**WHAT YOU NEED TO DO**
Only the lines from the start of the data through the line with "[8:44.37-8:45.37]" belong in the copy. Restate them word for word, minus the pictures.

**LISTED ENTRIES**
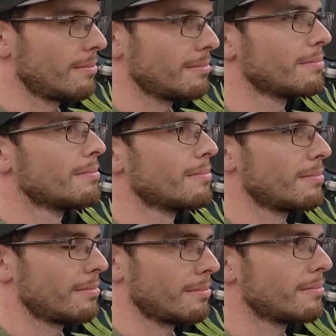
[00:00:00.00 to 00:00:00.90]

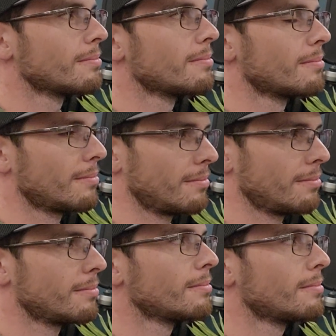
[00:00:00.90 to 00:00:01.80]

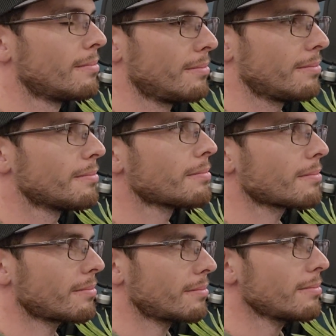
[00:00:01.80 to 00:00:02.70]

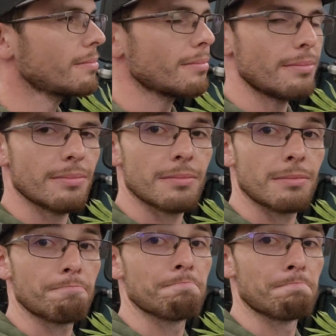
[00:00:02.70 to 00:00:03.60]

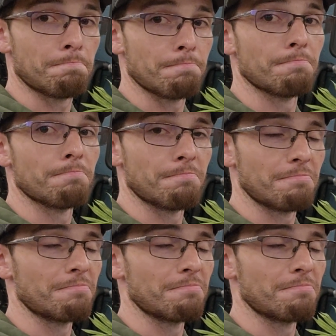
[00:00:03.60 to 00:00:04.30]
This person isn't speaking.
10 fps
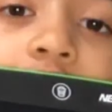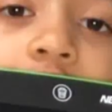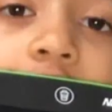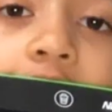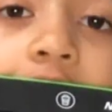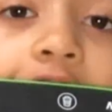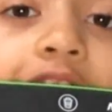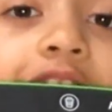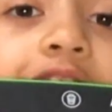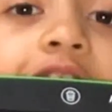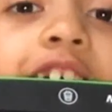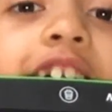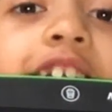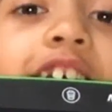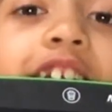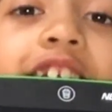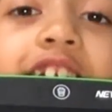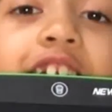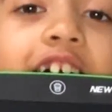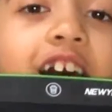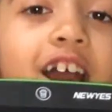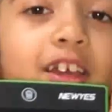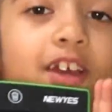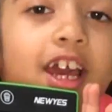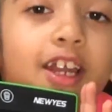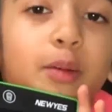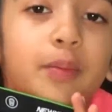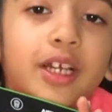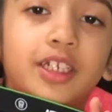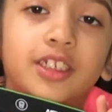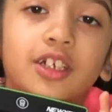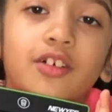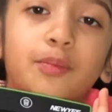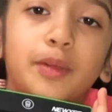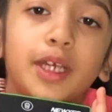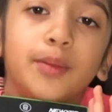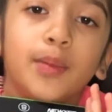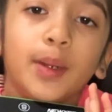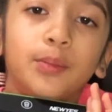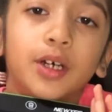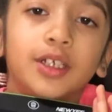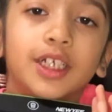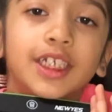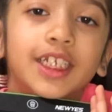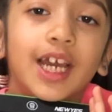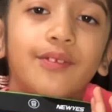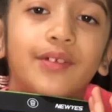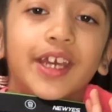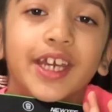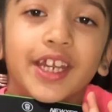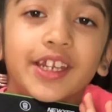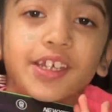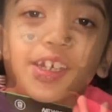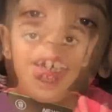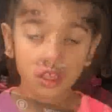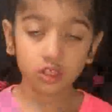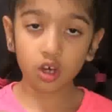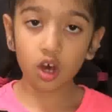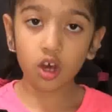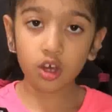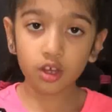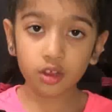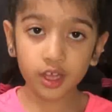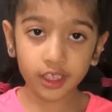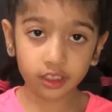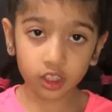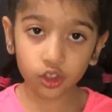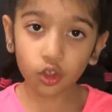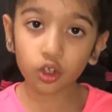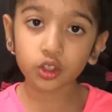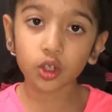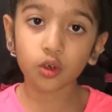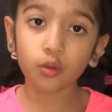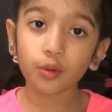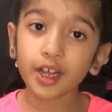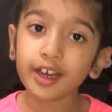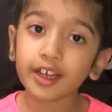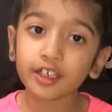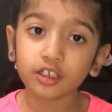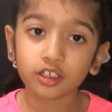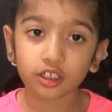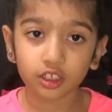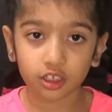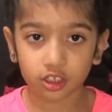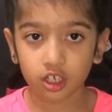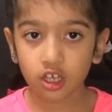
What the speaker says: like, share and subscribe, and a picture of me and my brother Devin. So this is also really good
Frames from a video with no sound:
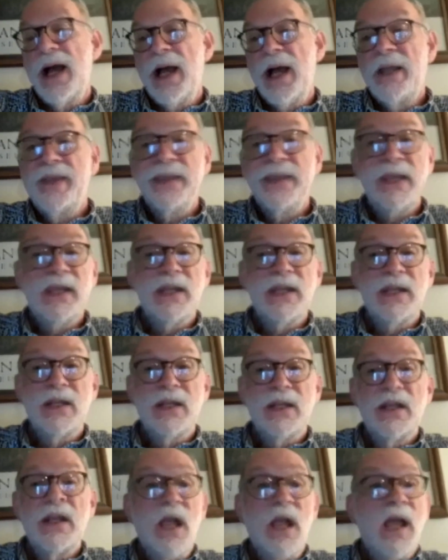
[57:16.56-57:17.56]
I think
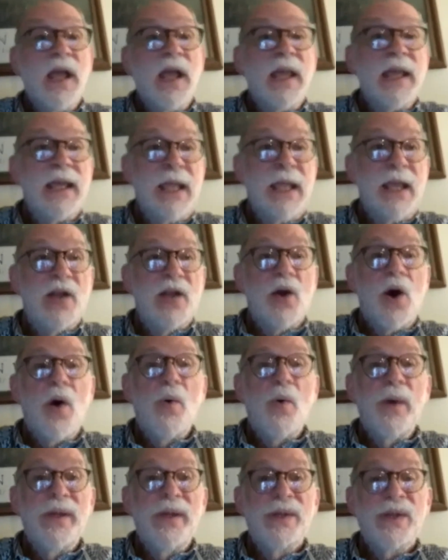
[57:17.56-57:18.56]
it
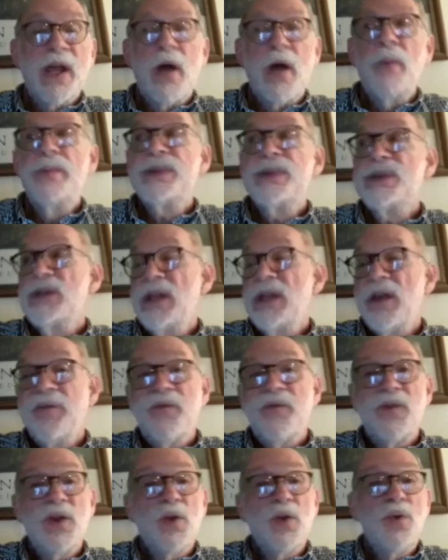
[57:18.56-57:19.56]
always helps
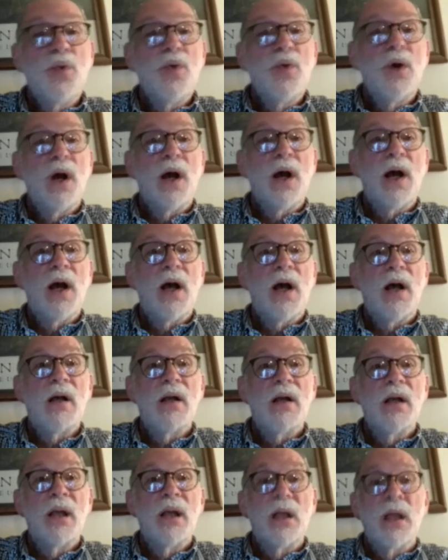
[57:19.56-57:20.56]
if you
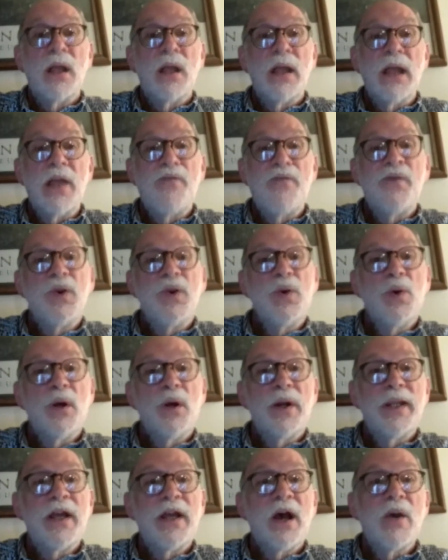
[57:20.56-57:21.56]
are
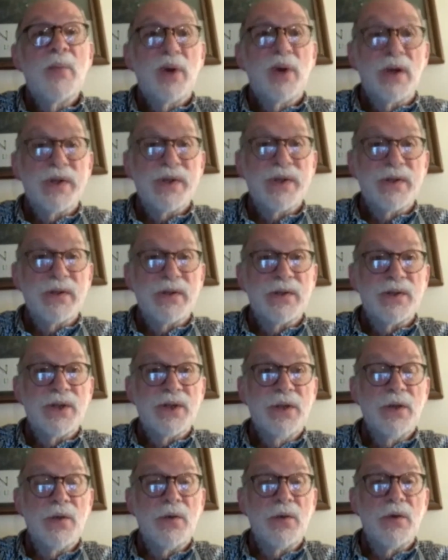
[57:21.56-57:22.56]
a young person
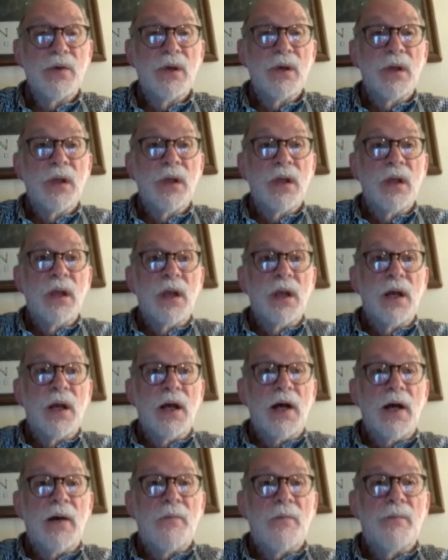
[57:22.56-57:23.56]
too.
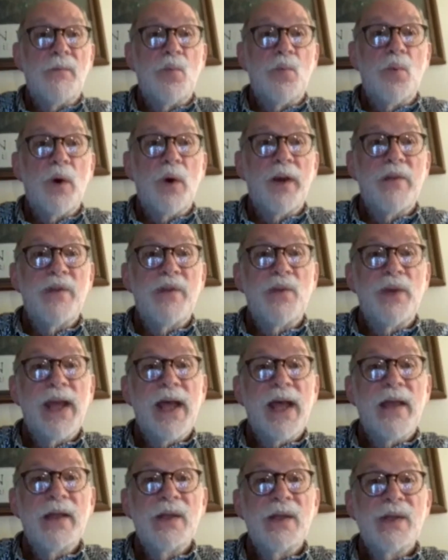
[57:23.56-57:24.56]
One of the
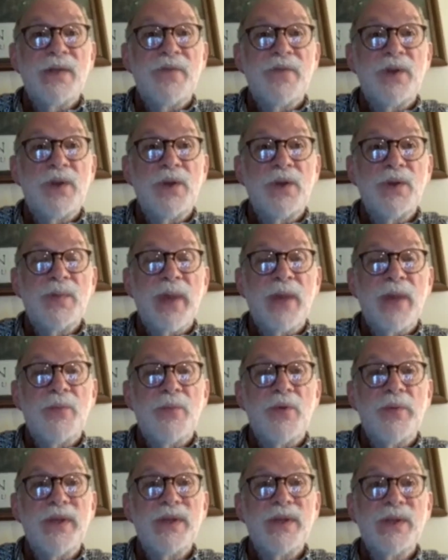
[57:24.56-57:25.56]
realities of the
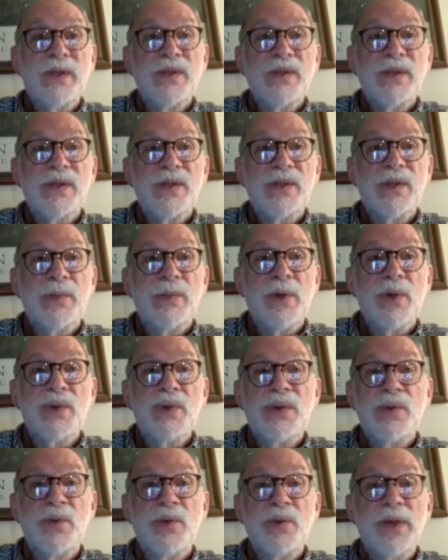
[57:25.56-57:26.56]
newspaper business is that
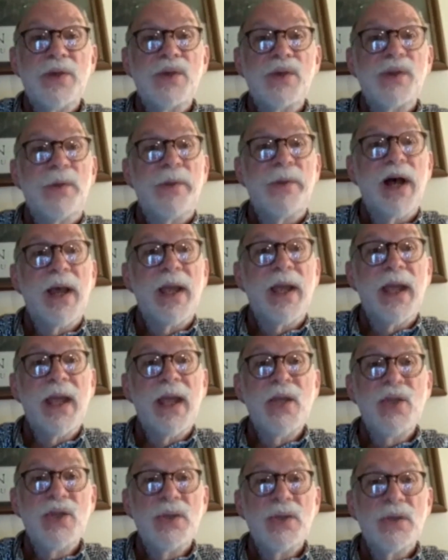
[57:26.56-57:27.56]
most of the readers are my
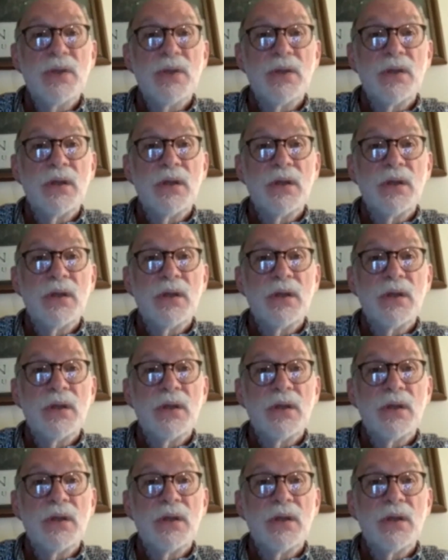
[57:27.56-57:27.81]
age,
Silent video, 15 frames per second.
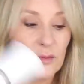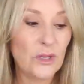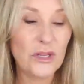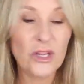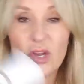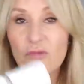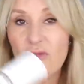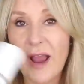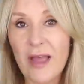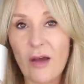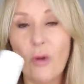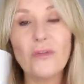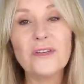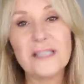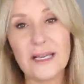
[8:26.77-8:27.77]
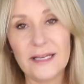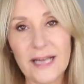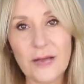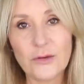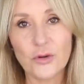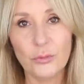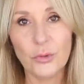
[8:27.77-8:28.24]
And the urea obviously a
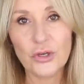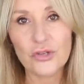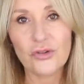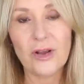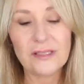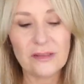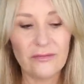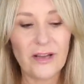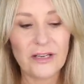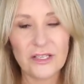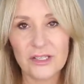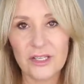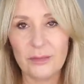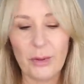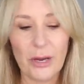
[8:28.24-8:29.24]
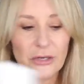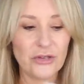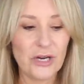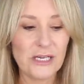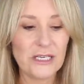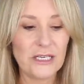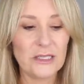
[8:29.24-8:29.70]
natural moisturising factor, super
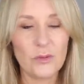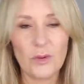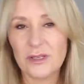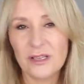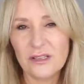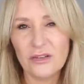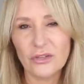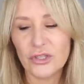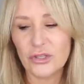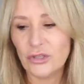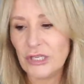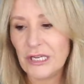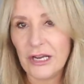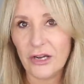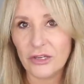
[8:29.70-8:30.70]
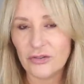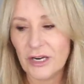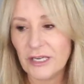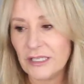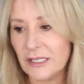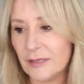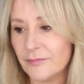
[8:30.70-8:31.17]
hydrating as well. So it's not too
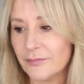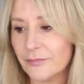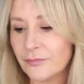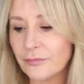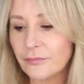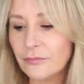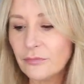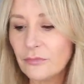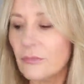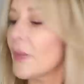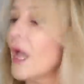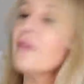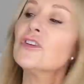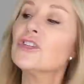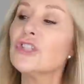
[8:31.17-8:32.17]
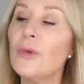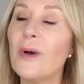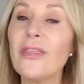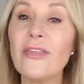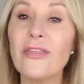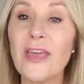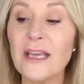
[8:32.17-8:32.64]
dehydrating. I've got two
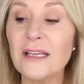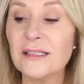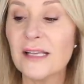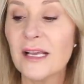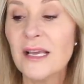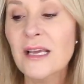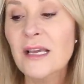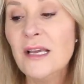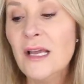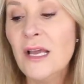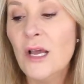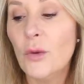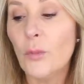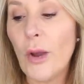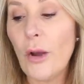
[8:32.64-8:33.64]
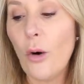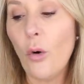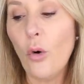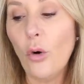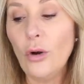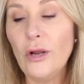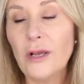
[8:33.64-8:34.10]
other things. We're
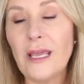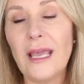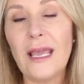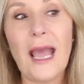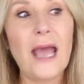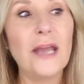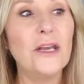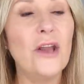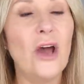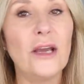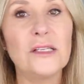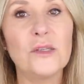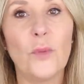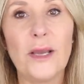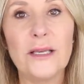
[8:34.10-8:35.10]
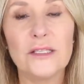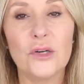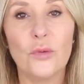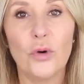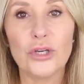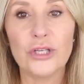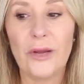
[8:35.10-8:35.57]
all looking at nice ways
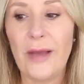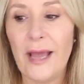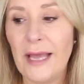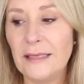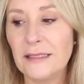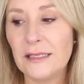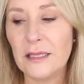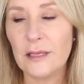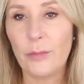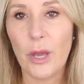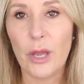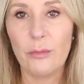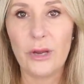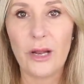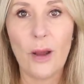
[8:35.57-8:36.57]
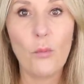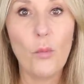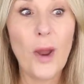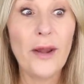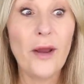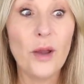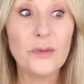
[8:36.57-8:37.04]
to wash our hands at the moment. And
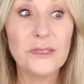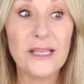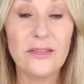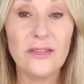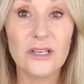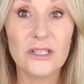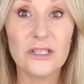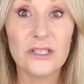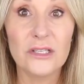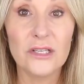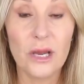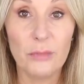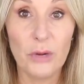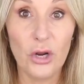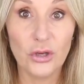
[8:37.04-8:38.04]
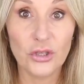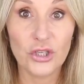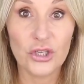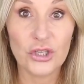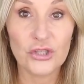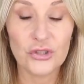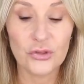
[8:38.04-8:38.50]
when I was in the
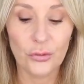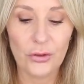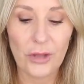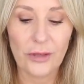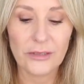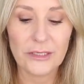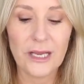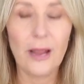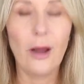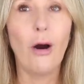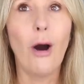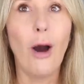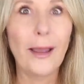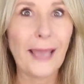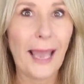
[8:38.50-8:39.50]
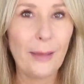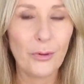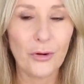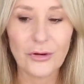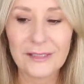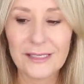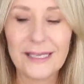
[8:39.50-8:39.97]
Dermalogica store the other day, oh, I came
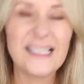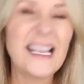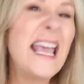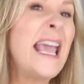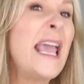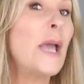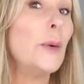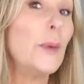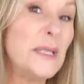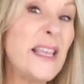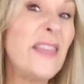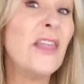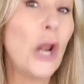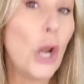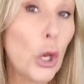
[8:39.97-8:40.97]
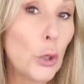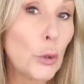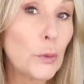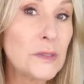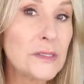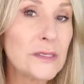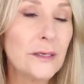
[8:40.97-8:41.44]
across this. It was in the
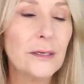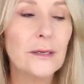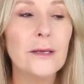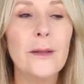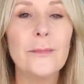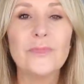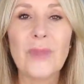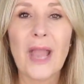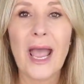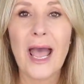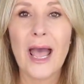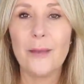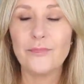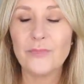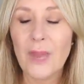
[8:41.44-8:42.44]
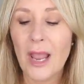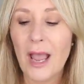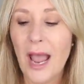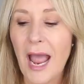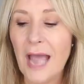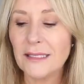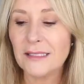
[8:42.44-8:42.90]
loos. Um,
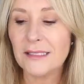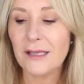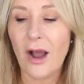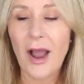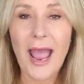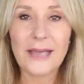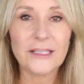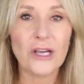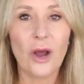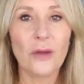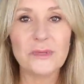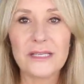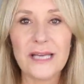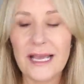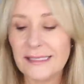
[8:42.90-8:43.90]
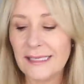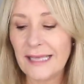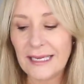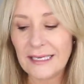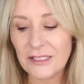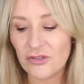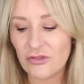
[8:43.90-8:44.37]
and I had to go upstairs and
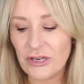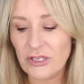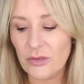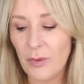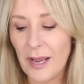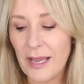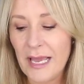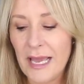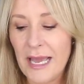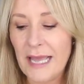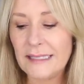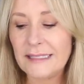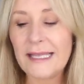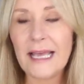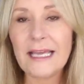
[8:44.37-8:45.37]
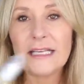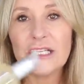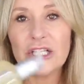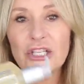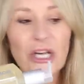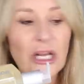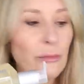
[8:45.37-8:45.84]
get it straight away. It's their
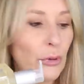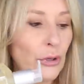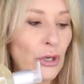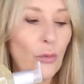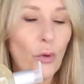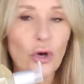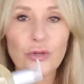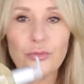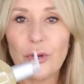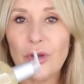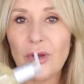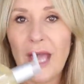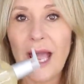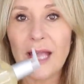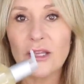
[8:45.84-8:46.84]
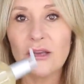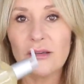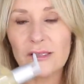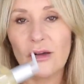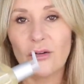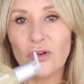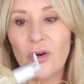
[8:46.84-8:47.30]
conditioning body wash, but you can
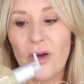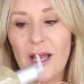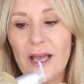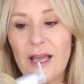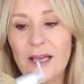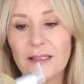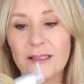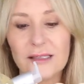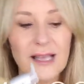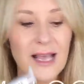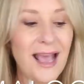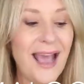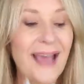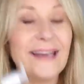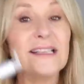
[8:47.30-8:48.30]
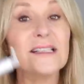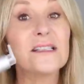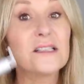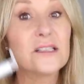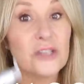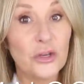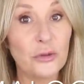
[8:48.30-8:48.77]
use it on your hands. And it's
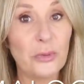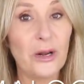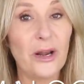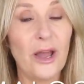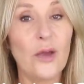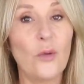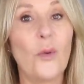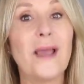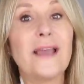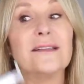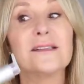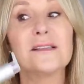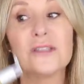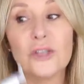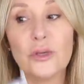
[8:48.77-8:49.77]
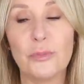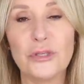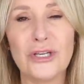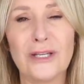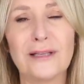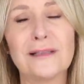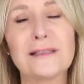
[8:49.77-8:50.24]
super lightweight, super
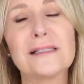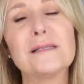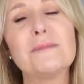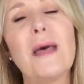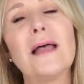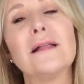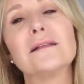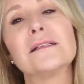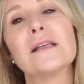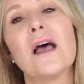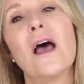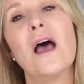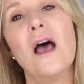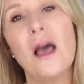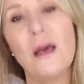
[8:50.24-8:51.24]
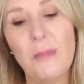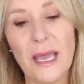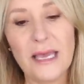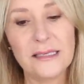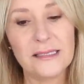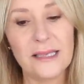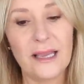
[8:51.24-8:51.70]
gentle, smells
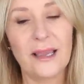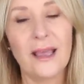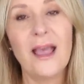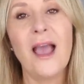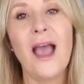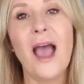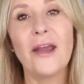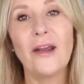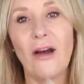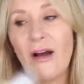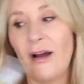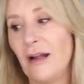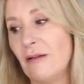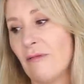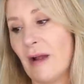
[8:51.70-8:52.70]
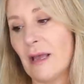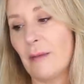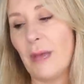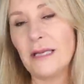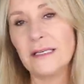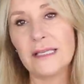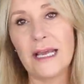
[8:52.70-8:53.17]
amazing and I highly
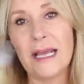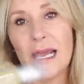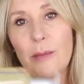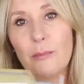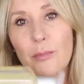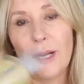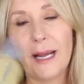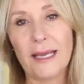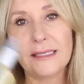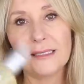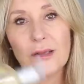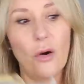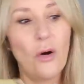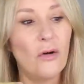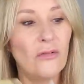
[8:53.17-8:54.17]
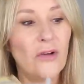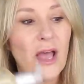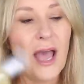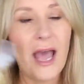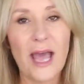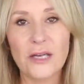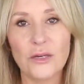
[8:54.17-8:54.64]
recommend it in place of
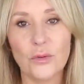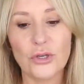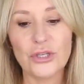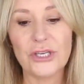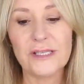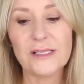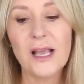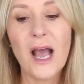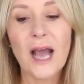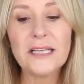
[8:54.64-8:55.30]
hand washes.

**RESPONSE BELOW**
[00:00:00.00 to 00:00:00.90]

[00:00:00.90 to 00:00:01.80]

[00:00:01.80 to 00:00:02.70]

[00:00:02.70 to 00:00:03.60]

[00:00:03.60 to 00:00:04.30]
This person isn't speaking.
10 fps
What the speaker says: like, share and subscribe, and a picture of me and my brother Devin. So this is also really good
Frames from a video with no sound:
[57:16.56-57:17.56]
I think
[57:17.56-57:18.56]
it
[57:18.56-57:19.56]
always helps
[57:19.56-57:20.56]
if you
[57:20.56-57:21.56]
are
[57:21.56-57:22.56]
a young person
[57:22.56-57:23.56]
too.
[57:23.56-57:24.56]
One of the
[57:24.56-57:25.56]
realities of the
[57:25.56-57:26.56]
newspaper business is that
[57:26.56-57:27.56]
most of the readers are my
[57:27.56-57:27.81]
age,
Silent video, 15 frames per second.
[8:26.77-8:27.77]
[8:27.77-8:28.24]
And the urea obviously a
[8:28.24-8:29.24]
[8:29.24-8:29.70]
natural moisturising factor, super
[8:29.70-8:30.70]
[8:30.70-8:31.17]
hydrating as well. So it's not too
[8:31.17-8:32.17]
[8:32.17-8:32.64]
dehydrating. I've got two
[8:32.64-8:33.64]
[8:33.64-8:34.10]
other things. We're
[8:34.10-8:35.10]
[8:35.10-8:35.57]
all looking at nice ways
[8:35.57-8:36.57]
[8:36.57-8:37.04]
to wash our hands at the moment. And
[8:37.04-8:38.04]
[8:38.04-8:38.50]
when I was in the
[8:38.50-8:39.50]
[8:39.50-8:39.97]
Dermalogica store the other day, oh, I came
[8:39.97-8:40.97]
[8:40.97-8:41.44]
across this. It was in the
[8:41.44-8:42.44]
[8:42.44-8:42.90]
loos. Um,
[8:42.90-8:43.90]
[8:43.90-8:44.37]
and I had to go upstairs and
[8:44.37-8:45.37]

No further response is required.